'''

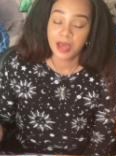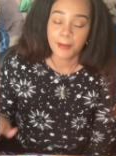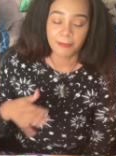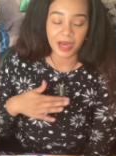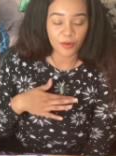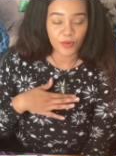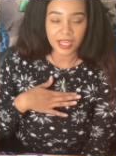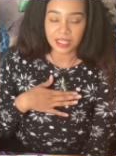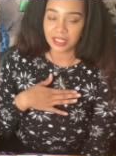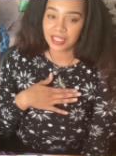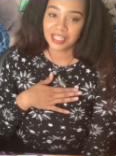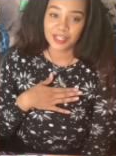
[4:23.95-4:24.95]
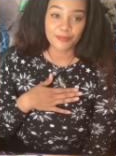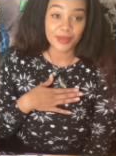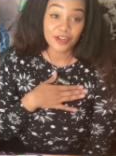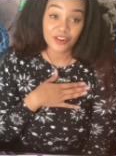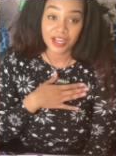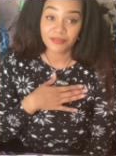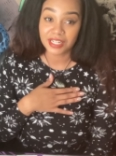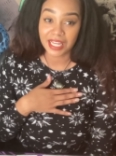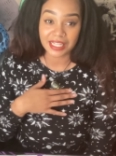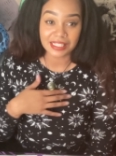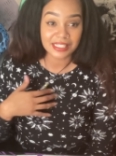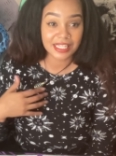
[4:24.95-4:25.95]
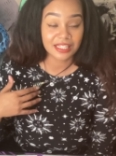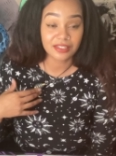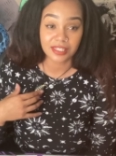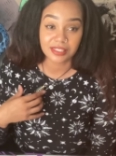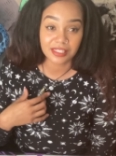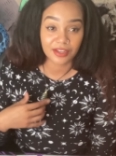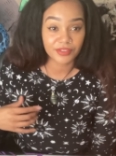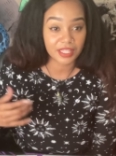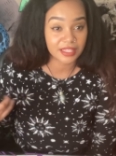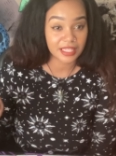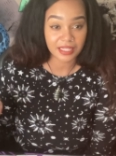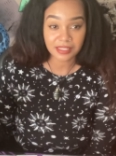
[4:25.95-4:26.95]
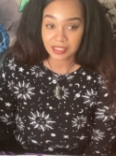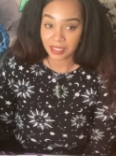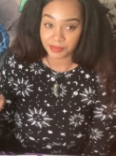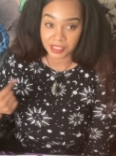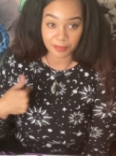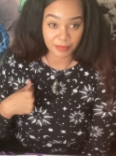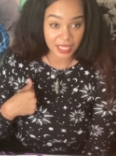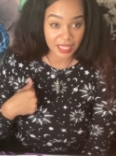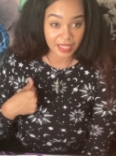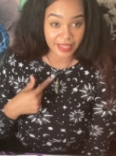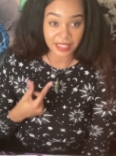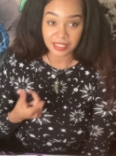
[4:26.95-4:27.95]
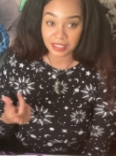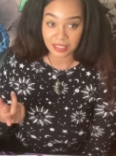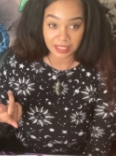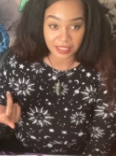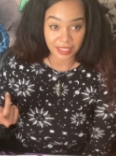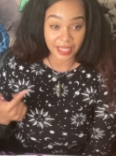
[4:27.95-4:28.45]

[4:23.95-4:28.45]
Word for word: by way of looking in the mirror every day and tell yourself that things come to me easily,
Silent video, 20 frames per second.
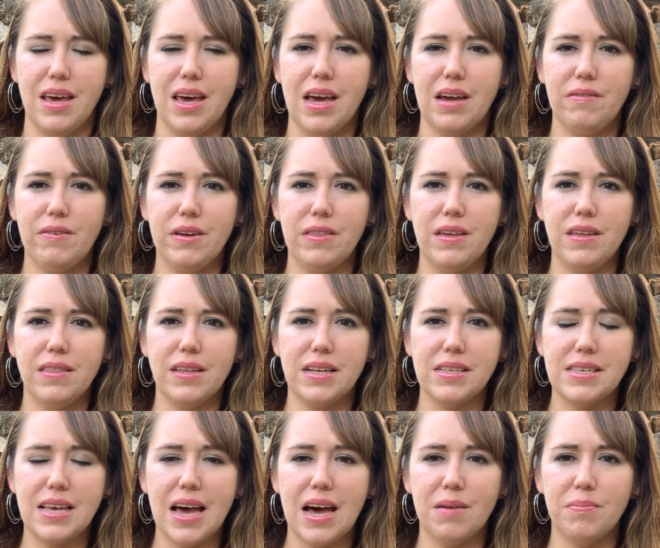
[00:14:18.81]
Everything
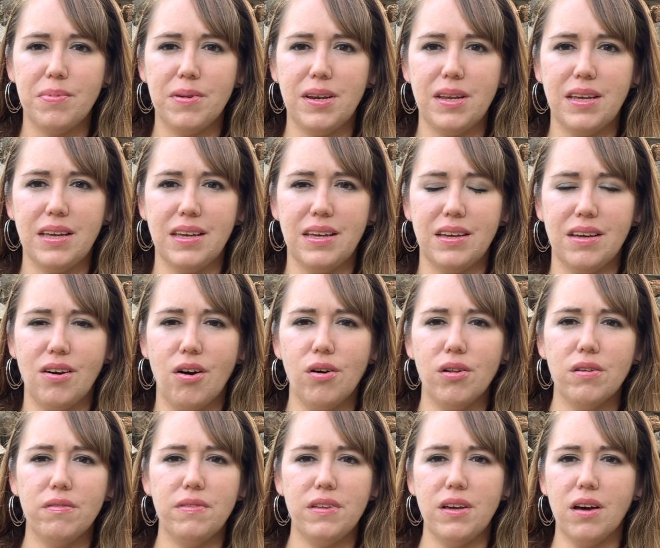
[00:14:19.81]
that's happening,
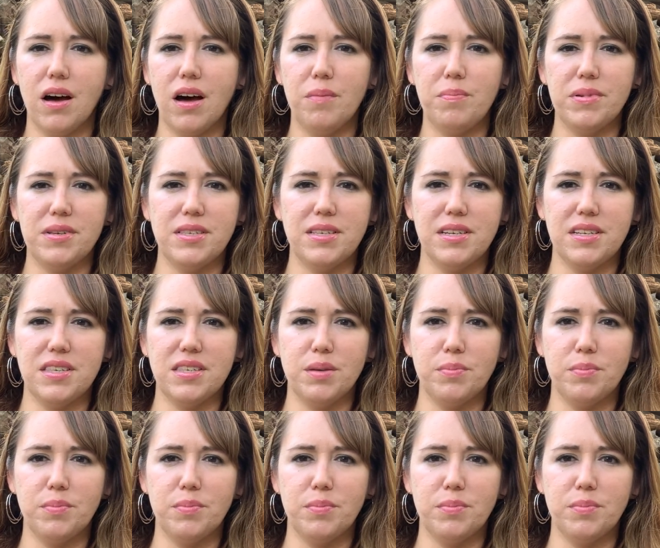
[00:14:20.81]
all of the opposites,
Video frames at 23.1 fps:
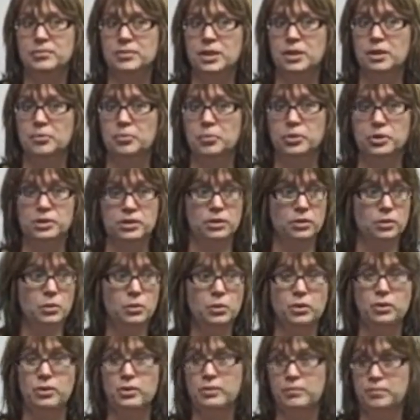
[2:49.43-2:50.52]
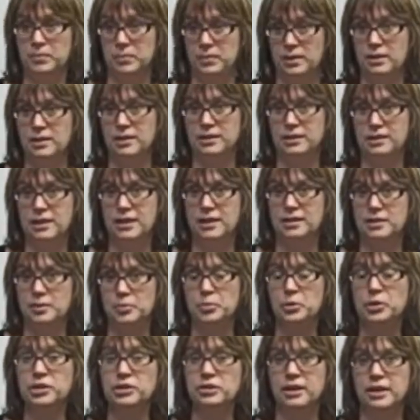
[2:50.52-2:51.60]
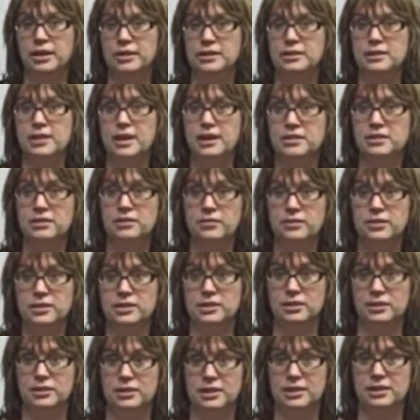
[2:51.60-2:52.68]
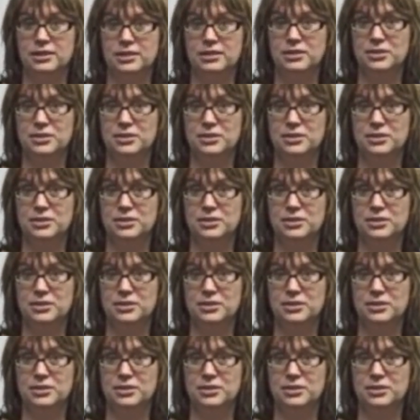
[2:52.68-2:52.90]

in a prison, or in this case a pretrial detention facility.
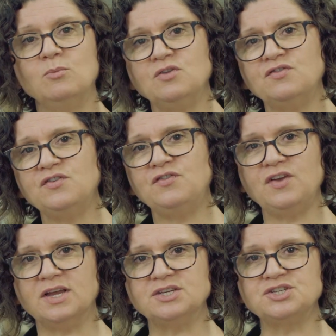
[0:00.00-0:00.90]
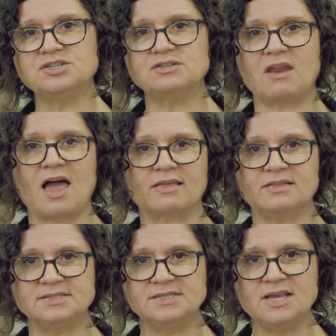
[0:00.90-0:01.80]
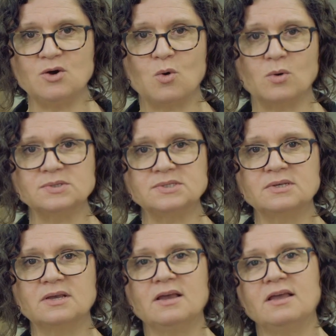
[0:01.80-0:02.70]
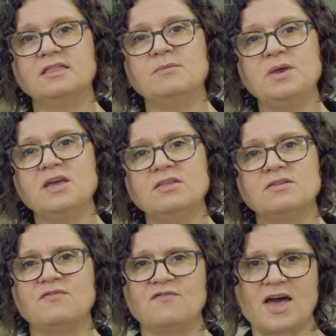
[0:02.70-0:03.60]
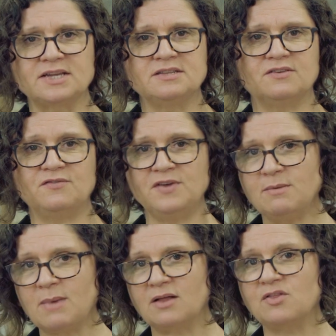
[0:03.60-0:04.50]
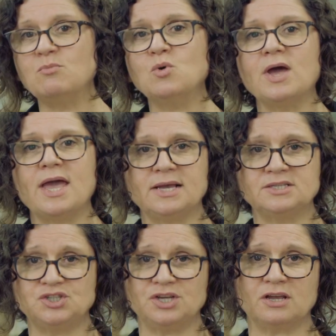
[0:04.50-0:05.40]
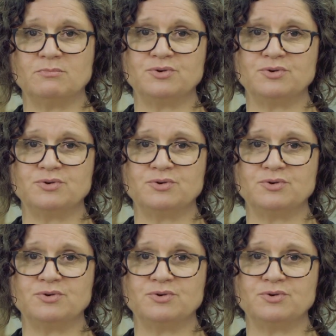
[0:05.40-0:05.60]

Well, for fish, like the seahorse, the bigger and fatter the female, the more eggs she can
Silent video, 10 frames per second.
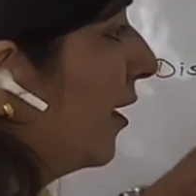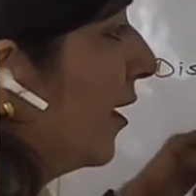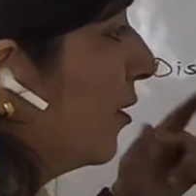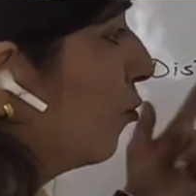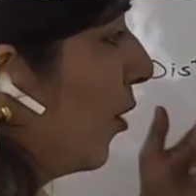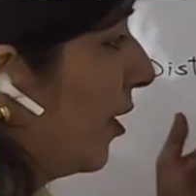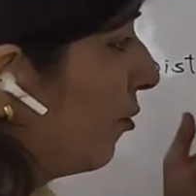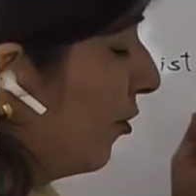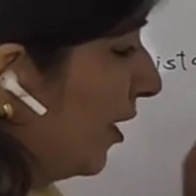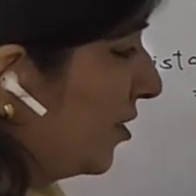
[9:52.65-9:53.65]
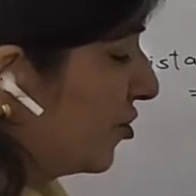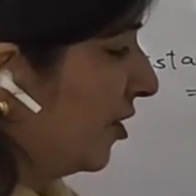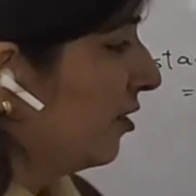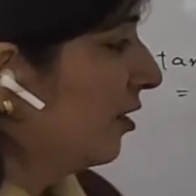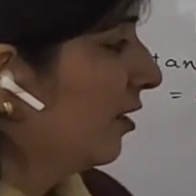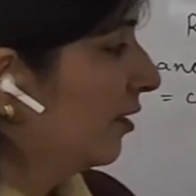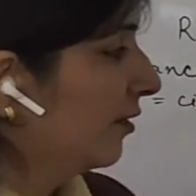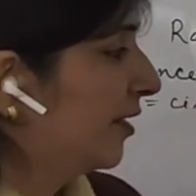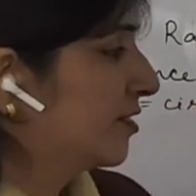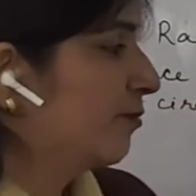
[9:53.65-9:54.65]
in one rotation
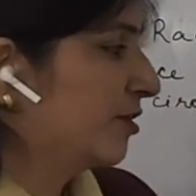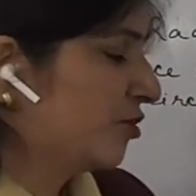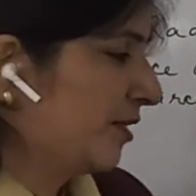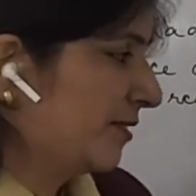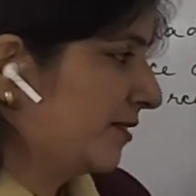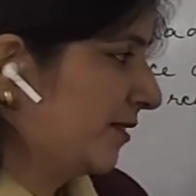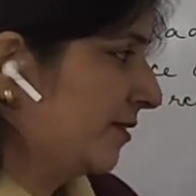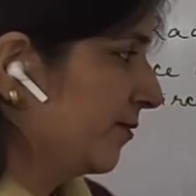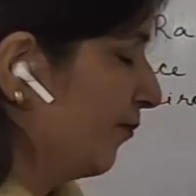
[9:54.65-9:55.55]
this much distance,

'''

→ WHAT THE TASK ASKS
Restate the records in full and word for word, but keep the pictures out.

→ TASK RESPONSE
[4:23.95-4:24.95]
[4:24.95-4:25.95]
[4:25.95-4:26.95]
[4:26.95-4:27.95]
[4:27.95-4:28.45]

[4:23.95-4:28.45]
Word for word: by way of looking in the mirror every day and tell yourself that things come to me easily,
Silent video, 20 frames per second.
[00:14:18.81]
Everything
[00:14:19.81]
that's happening,
[00:14:20.81]
all of the opposites,
Video frames at 23.1 fps:
[2:49.43-2:50.52]
[2:50.52-2:51.60]
[2:51.60-2:52.68]
[2:52.68-2:52.90]

in a prison, or in this case a pretrial detention facility.
[0:00.00-0:00.90]
[0:00.90-0:01.80]
[0:01.80-0:02.70]
[0:02.70-0:03.60]
[0:03.60-0:04.50]
[0:04.50-0:05.40]
[0:05.40-0:05.60]

Well, for fish, like the seahorse, the bigger and fatter the female, the more eggs she can
Silent video, 10 frames per second.
[9:52.65-9:53.65]
[9:53.65-9:54.65]
in one rotation
[9:54.65-9:55.55]
this much distance,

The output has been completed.